Part 1 — From Wobble to Track-Lock

How 50 balanced demonstrations got my TurboPi to actually follow a square track — V1 orbited near the path, V2 locks on

Robotics
Imitation Learning
Isaac Sim
Isaac Lab
CNN
TurboPi
Behavior Cloning
Author

Rajesh

Published

May 2, 2026

8 episodes of demonstration wasn’t enough to teach a 63K-parameter CNN to follow a square track — the robot orbited near the centerline but never locked onto it. 50 balanced episodes was. This post is the journey through pipeline, dataset, and training that closed the gap.

Code & assets on GitHub →


The Goal

A small Hiwonder TurboPi — a four-wheel mecanum robot with an RGB camera on top — and a clear list of things to teach it inside Isaac Sim:

0. Square track only (no curves yet)
1. Collect training data from a car-mounted RGB camera
2. Record corresponding actions: vx, vy, wz body-frame commands
3. Expert trajectory + Gaussian and/or sinusoidal noise
4. No language intent
5. CNN-based vision encoder (~60K params)
6. Imitation learning
7. Each episode = multiple loops along a square track

Control loop runs at 10 Hz, physics at 60 Hz — a standard pairing for a small ground robot in sim, fast enough for the camera-to-action loop to feel responsive without overwhelming the policy. Hardware: AMD Ryzen AI 9 HX 370 + RTX 5090 Laptop GPU, Ubuntu 24.04, Isaac Sim 5.1, Isaac Lab 2.3, PyTorch 2.7.
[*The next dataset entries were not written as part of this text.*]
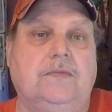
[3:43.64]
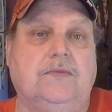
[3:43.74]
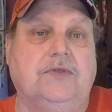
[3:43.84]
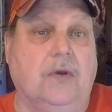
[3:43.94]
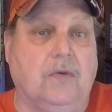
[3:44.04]

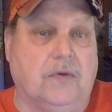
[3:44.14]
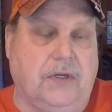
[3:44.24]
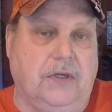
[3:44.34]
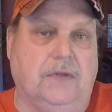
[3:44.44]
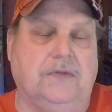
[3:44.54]
solar
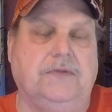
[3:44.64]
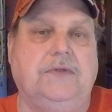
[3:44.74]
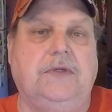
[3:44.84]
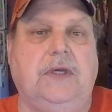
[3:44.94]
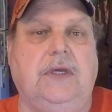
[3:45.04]
kilns.
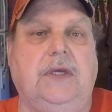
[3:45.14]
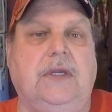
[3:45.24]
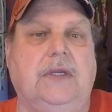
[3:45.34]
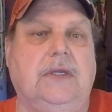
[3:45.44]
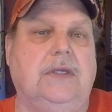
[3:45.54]

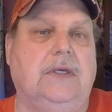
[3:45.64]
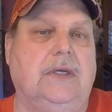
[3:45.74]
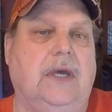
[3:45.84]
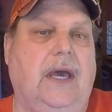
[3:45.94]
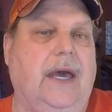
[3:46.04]
And
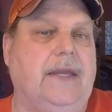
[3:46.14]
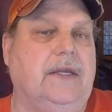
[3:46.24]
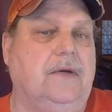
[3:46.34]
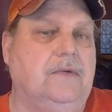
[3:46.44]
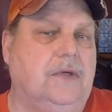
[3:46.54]
I
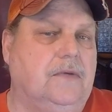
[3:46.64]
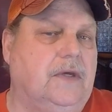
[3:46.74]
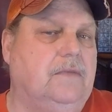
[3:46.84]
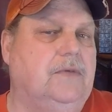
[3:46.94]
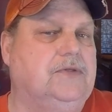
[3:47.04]
don't know
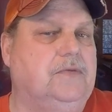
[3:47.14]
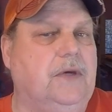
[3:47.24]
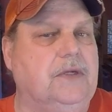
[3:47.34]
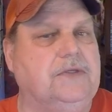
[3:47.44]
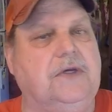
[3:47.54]
that much
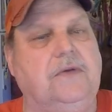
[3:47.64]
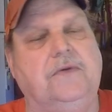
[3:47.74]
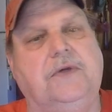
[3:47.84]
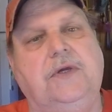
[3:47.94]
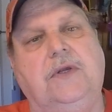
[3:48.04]
about a solar
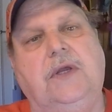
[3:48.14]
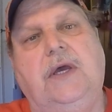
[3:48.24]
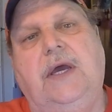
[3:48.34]
kiln.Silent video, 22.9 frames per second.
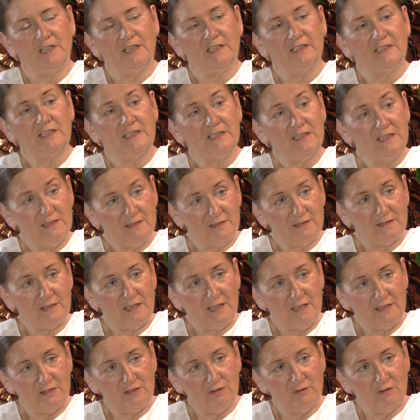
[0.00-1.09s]
And it is
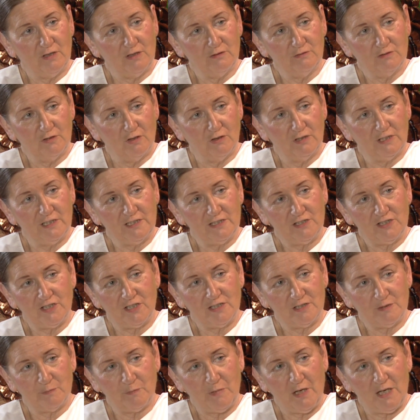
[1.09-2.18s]
said, knowledge
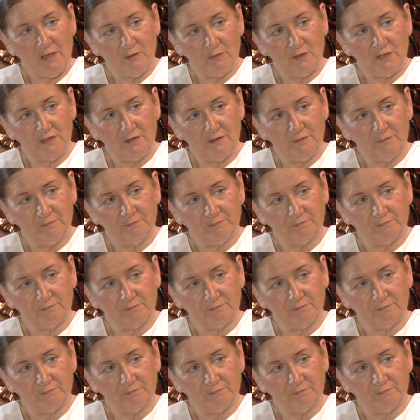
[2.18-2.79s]
is power.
The plan was straightforward: build a square track in sim, drive a pure-pursuit teacher around it, record (camera-frame, action) pairs, train a tiny CNN to reproduce the actions. Imitation learning at its simplest.
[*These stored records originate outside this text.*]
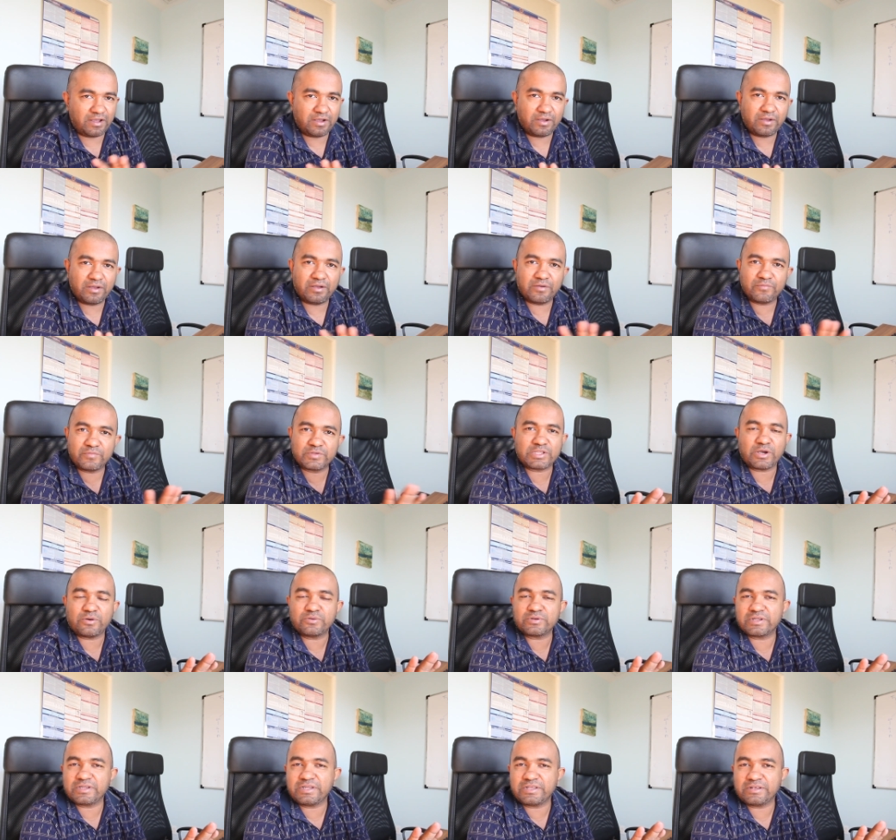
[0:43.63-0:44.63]
uh,
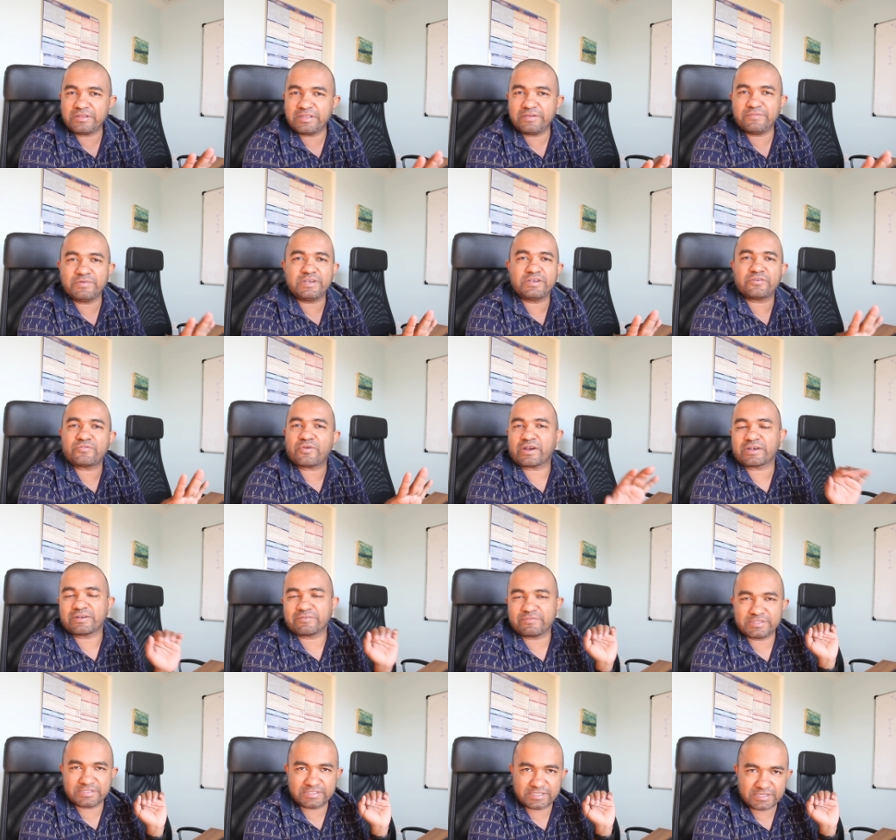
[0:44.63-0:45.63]
without even
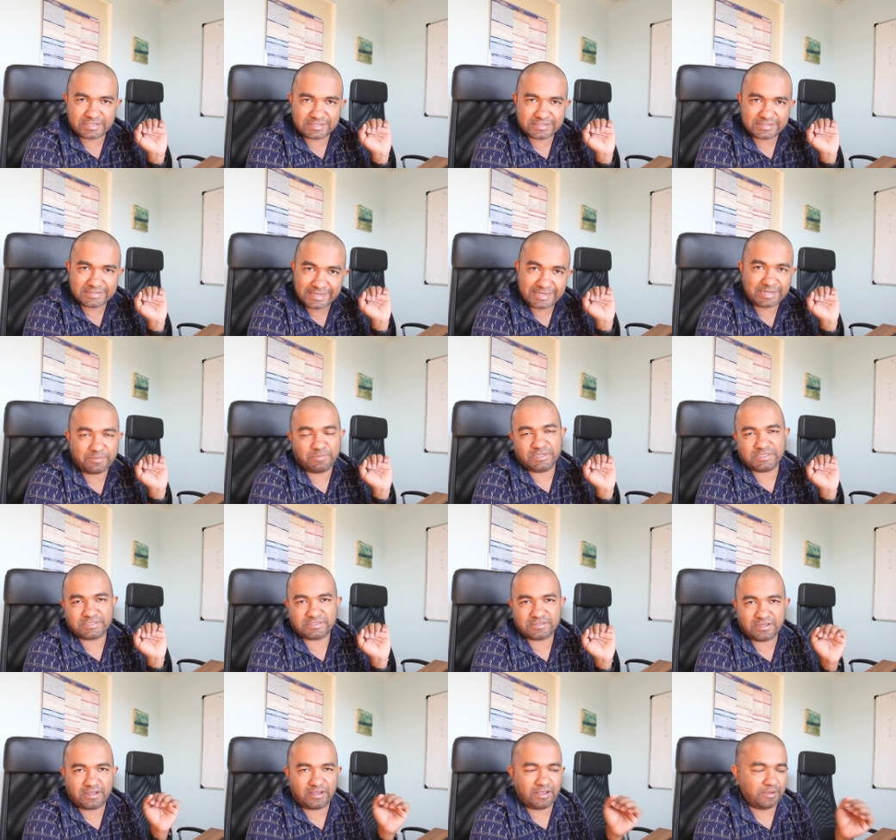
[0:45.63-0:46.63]
interacting with the database.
The question I wanted answered: how many demonstrations does it take for a 63K-parameter CNN to lock onto a centerline — to actually follow a path, not just orbit nearby?
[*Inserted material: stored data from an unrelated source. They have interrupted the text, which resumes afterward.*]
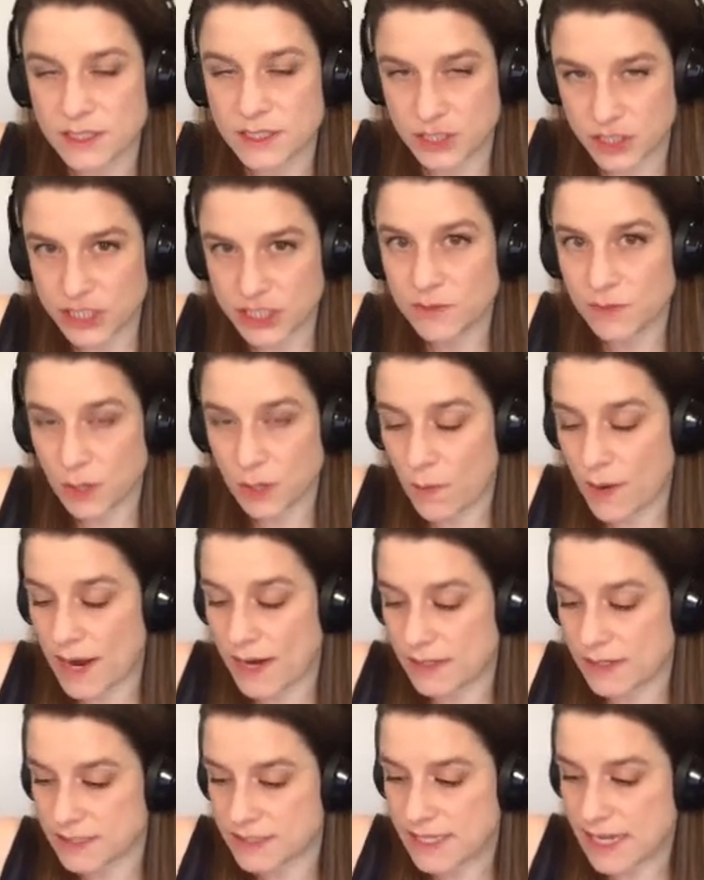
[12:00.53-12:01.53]

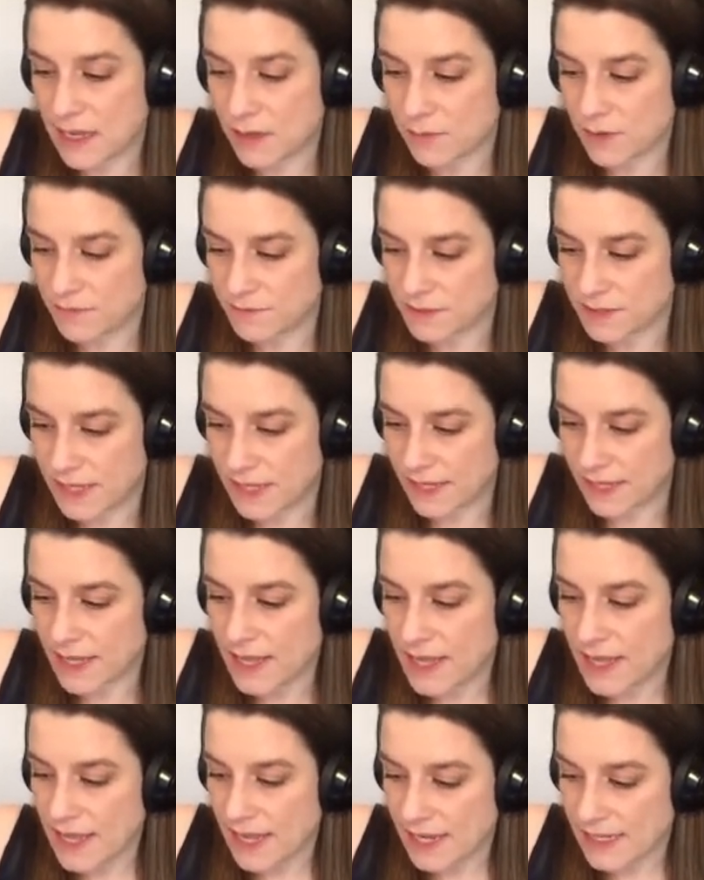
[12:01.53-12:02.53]
tail ruffling,
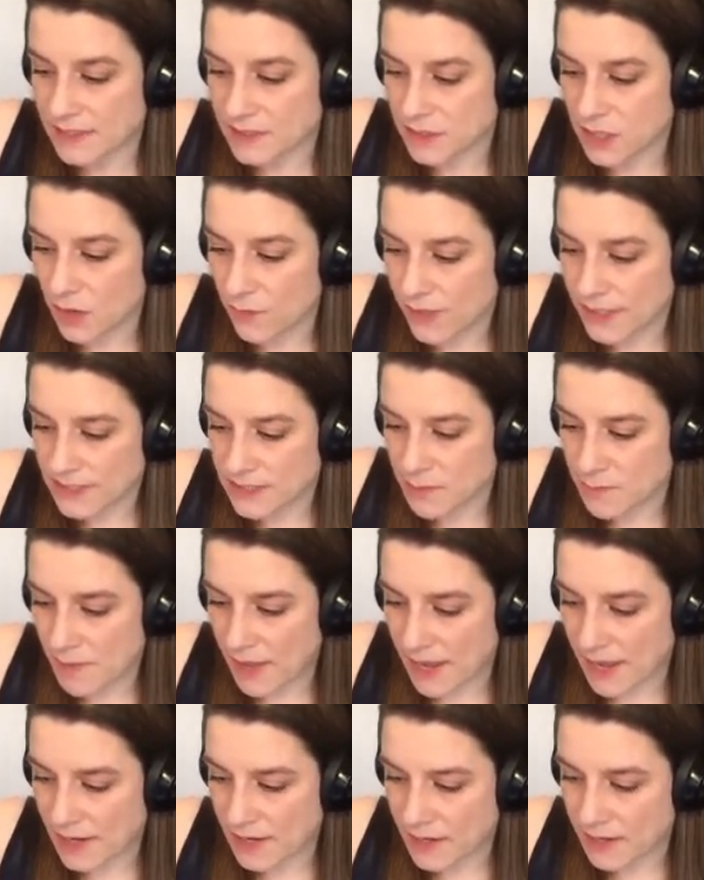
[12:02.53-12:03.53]
is going to
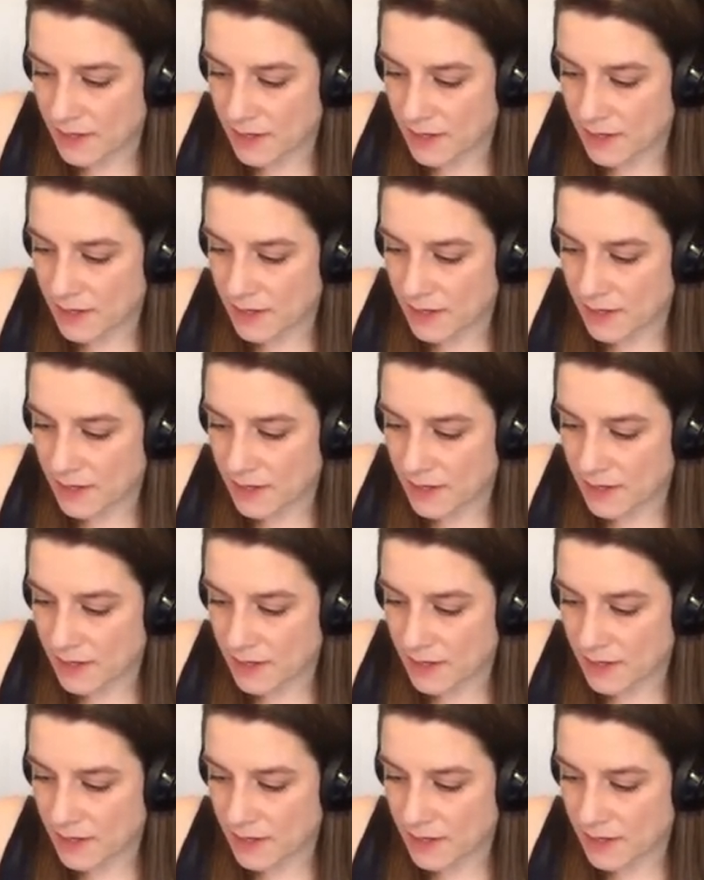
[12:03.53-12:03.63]
mate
The answer turned out to be: more than 8, around 50, with both rotational directions represented.


The Pipeline at a Glance

TurboPi USD ──▶ design_square_loop_scene() ──▶ Isaac Sim
                       │
                       ▼
   pure-pursuit teacher  ──▶  body-twist commands (vx, vy, wz)
                       │           │
                       ▼           ▼
              robot camera frames  +  action labels
                       │
                       ▼
                  parquet + mp4 per episode
                       │
                       ▼
              ~60K-param CNN (LoopPolicyNet)
                  4 conv blocks (16, 32, 56, 64)
                  MLP head (64 → 32 → 16 → 3)
                  tanh output
                       │
                       ▼
              best.pt — drives the car at inference
                       │
                       ▼
       30 s 1080p MP4 from isometric spectator camera

The key files in the repo:

  • scripts/square_loop.py — scene + pure-pursuit teacher
  • scripts/record_turbopi_square_simple.py — episode collector
  • cnn_policy/{model,dataset,train}.py — model, loader, trainer
  • scripts/drive_turbopi_square_cnn.py — inference + video render
★ Insight — Why ~60K parameters and not more?
The eventual deployment target is a Raspberry Pi 5 driving an actual TurboPi, not a desktop GPU. A 60K-param CNN inferences in well under 10 ms on CPU and fits in a few hundred KB on disk — the trained checkpoint here ends up at 251 KB. Tiny models force the architecture honest: every conv channel earns its keep. The capacity claim that comes out of this post is exactly what a small model can do once the data is right.

V1 — 8 Episodes, Path Not Yet Followed

The first dataset was 8 counter-clockwise (CCW) episodes, 3,430 frames total, collected with noise_mode=both — Gaussian + sinusoidal noise on top of the expert pure-pursuit commands.

I trained the CNN, rendered a 30-second isometric video.

V1 — CNN trained on 8 CCW episodes. The car circles the square in the right general direction, but the heading drifts left and right across the centerline. From a distance it looks like a lap; up close, it’s an orbit, not a track.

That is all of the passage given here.